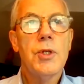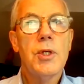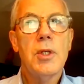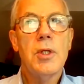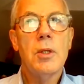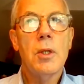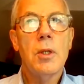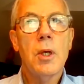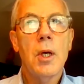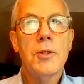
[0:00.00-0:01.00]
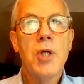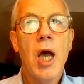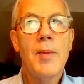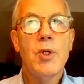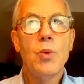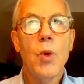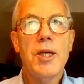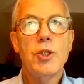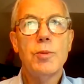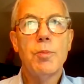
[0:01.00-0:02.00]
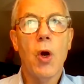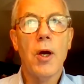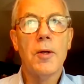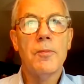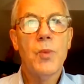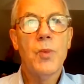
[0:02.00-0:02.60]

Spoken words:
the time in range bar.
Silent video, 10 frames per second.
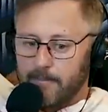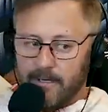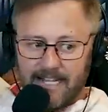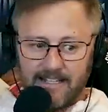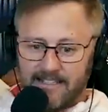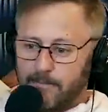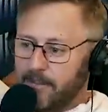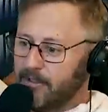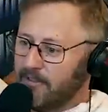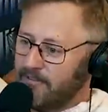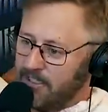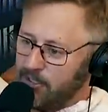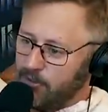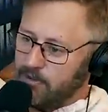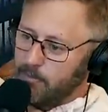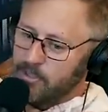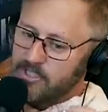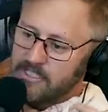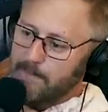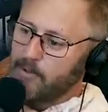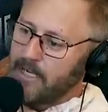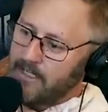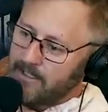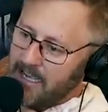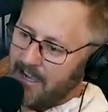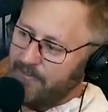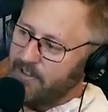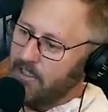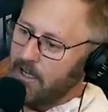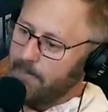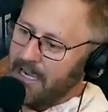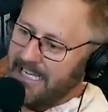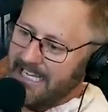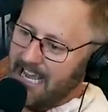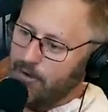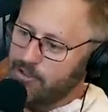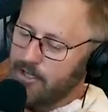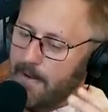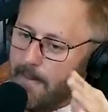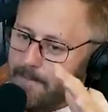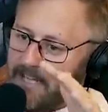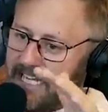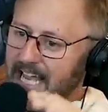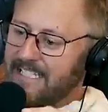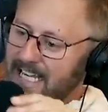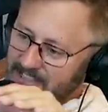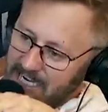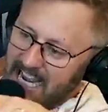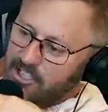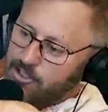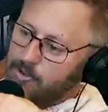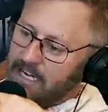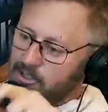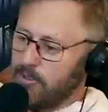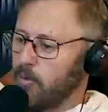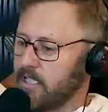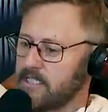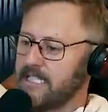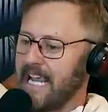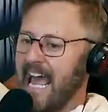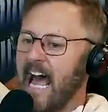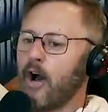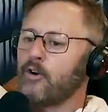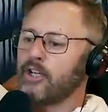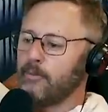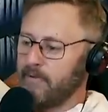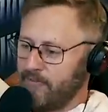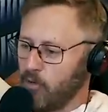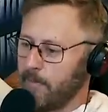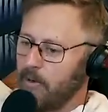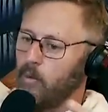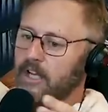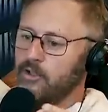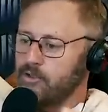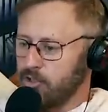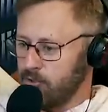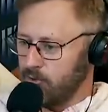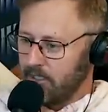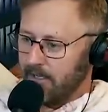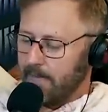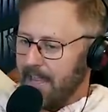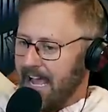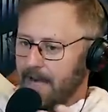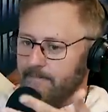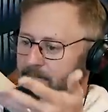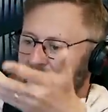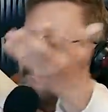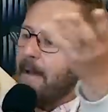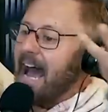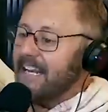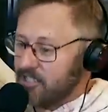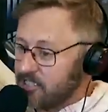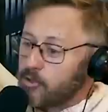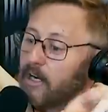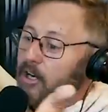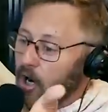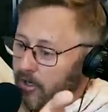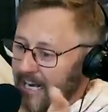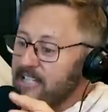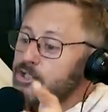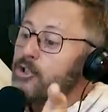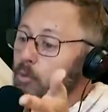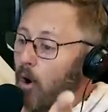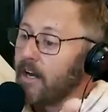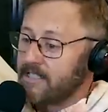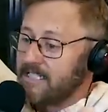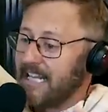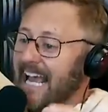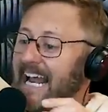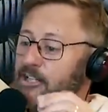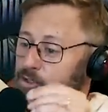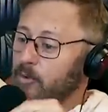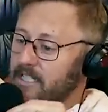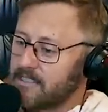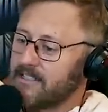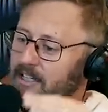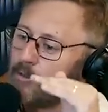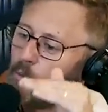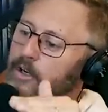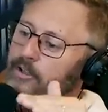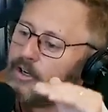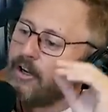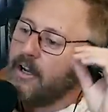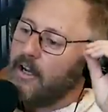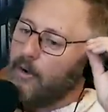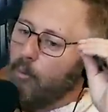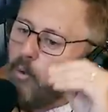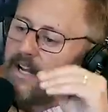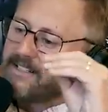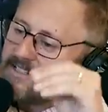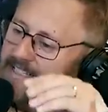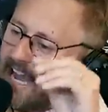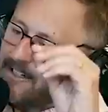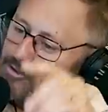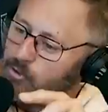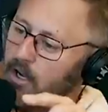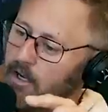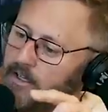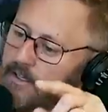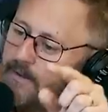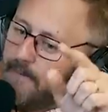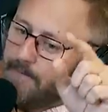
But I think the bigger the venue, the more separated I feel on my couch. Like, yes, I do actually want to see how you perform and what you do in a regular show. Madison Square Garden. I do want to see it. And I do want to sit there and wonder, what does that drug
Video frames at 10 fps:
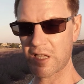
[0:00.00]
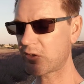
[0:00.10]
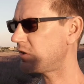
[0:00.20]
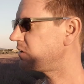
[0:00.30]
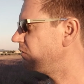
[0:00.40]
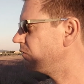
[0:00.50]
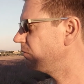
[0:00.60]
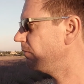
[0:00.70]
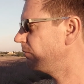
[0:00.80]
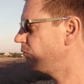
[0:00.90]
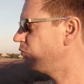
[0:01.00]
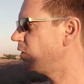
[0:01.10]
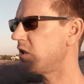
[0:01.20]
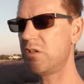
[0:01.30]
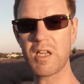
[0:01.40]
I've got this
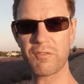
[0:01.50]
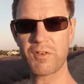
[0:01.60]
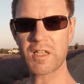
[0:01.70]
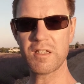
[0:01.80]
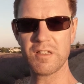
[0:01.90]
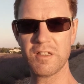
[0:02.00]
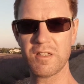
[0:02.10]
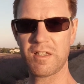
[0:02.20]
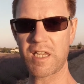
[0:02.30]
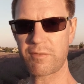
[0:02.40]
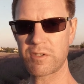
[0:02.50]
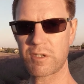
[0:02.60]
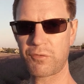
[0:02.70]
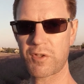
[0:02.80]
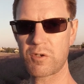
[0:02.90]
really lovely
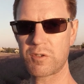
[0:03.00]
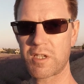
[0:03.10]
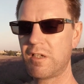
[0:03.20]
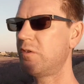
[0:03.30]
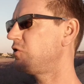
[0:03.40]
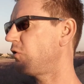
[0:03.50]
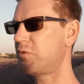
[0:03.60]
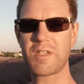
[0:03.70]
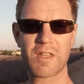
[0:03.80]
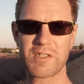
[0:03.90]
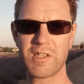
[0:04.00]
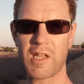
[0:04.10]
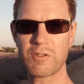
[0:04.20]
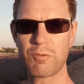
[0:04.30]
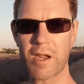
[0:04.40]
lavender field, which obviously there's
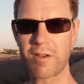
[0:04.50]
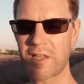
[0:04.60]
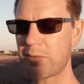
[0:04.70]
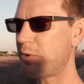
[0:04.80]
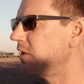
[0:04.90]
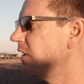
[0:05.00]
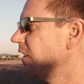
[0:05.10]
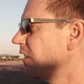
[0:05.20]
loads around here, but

-=-=-

WORK TASK: Could you return the listing above exactly, minus its pictures?

EXERCISE ANSWER:
[0:00.00-0:01.00]
[0:01.00-0:02.00]
[0:02.00-0:02.60]

Spoken words:
the time in range bar.
Silent video, 10 frames per second.
But I think the bigger the venue, the more separated I feel on my couch. Like, yes, I do actually want to see how you perform and what you do in a regular show. Madison Square Garden. I do want to see it. And I do want to sit there and wonder, what does that drug
Video frames at 10 fps:
[0:00.00]
[0:00.10]
[0:00.20]
[0:00.30]
[0:00.40]
[0:00.50]
[0:00.60]
[0:00.70]
[0:00.80]
[0:00.90]
[0:01.00]
[0:01.10]
[0:01.20]
[0:01.30]
[0:01.40]
I've got this
[0:01.50]
[0:01.60]
[0:01.70]
[0:01.80]
[0:01.90]
[0:02.00]
[0:02.10]
[0:02.20]
[0:02.30]
[0:02.40]
[0:02.50]
[0:02.60]
[0:02.70]
[0:02.80]
[0:02.90]
really lovely
[0:03.00]
[0:03.10]
[0:03.20]
[0:03.30]
[0:03.40]
[0:03.50]
[0:03.60]
[0:03.70]
[0:03.80]
[0:03.90]
[0:04.00]
[0:04.10]
[0:04.20]
[0:04.30]
[0:04.40]
lavender field, which obviously there's
[0:04.50]
[0:04.60]
[0:04.70]
[0:04.80]
[0:04.90]
[0:05.00]
[0:05.10]
[0:05.20]
loads around here, but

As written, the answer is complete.